Atualmente, sua principal fonte de renda vem do curso de idiomas, o CAVC idiomas, que foi criado em 1989, e desde então vem crescendo, a ponto de ser hoje um dos maiores cursos de idiomas administrado por um centro acadêmico da USP. Assim, o CAVC pode apoiar, principalmente financeiramente, diversas outras entidades da FEA, como a bateria (link), o Alfa USP (link) e o Cursinho (link).


História
O histórico do CAVC passa por várias lutas estudantis, que deram resultado, como a greve de 1947 contra os professores que não passavam por concurso público, ou a de 1956, contra irregularidades na constituição e formação do corpo docente; em ambos os casos, mudanças significativas ocorreram após os protestos. 

Durante o período militar, época de efervescência do movimento estudantil contra a ditadura, com o CAVC não foi diferente: um movimento de alunos conservadores tentou fechar o centro acadêmico, e uma intervenção da diretoria da faculdade e de um grupo de estudantes, permitiu que ele permanecesse, mas foi necessário que uma diretoria menos representativa assumisse.
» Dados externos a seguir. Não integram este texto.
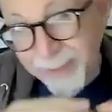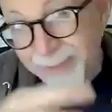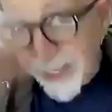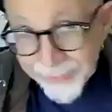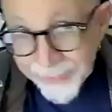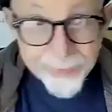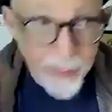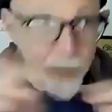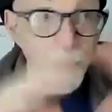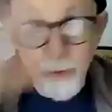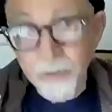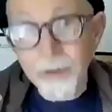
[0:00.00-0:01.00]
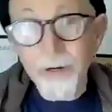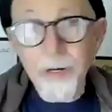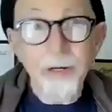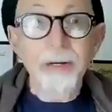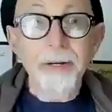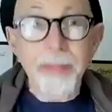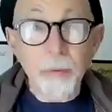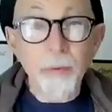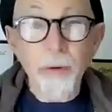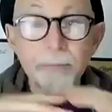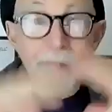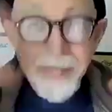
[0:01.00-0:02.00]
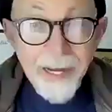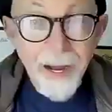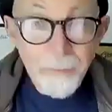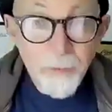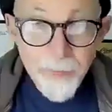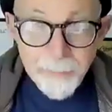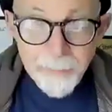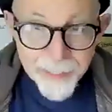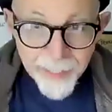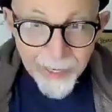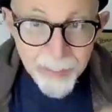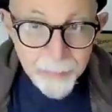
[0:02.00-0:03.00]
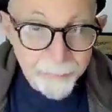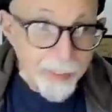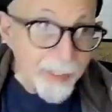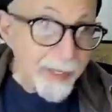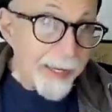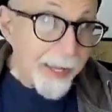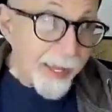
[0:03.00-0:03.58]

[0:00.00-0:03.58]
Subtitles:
but it's not like they wouldn't become who they became.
Após essa gestão intermediária, assumiu novamente a diretoria deposta e o CAVC continuou a tomar parte no movimento dos estudantes contra a opressão da ditadura. Tendo merecido destaque a atuação da entidade nos conflitos de 1968 na rua Maria Antônia, onde era sediada na época.

Após a decretação do AI-5, a repressão tornou-se maior e várias entidades estudantis foram desmanteladas. O CAVC tentou resistir, e o ano de 69 foi marcado por alta perseguição aos alunos, que culminou na prisão e tortura do presidente do centro acadêmico na época, Paulo Beskow.

As décadas seguintes foram marcadas por maior liberdade para o movimento estudantil, e o CAVC tomou parte nos principais movimentos políticos da época, como as Diretas Já. 

Desde sua criação até hoje, é notável que o CAVC não só trabalha para representar e inserir a FEA nos movimentos estudantis dentro da universidade, mas também em todo o contesto político do país.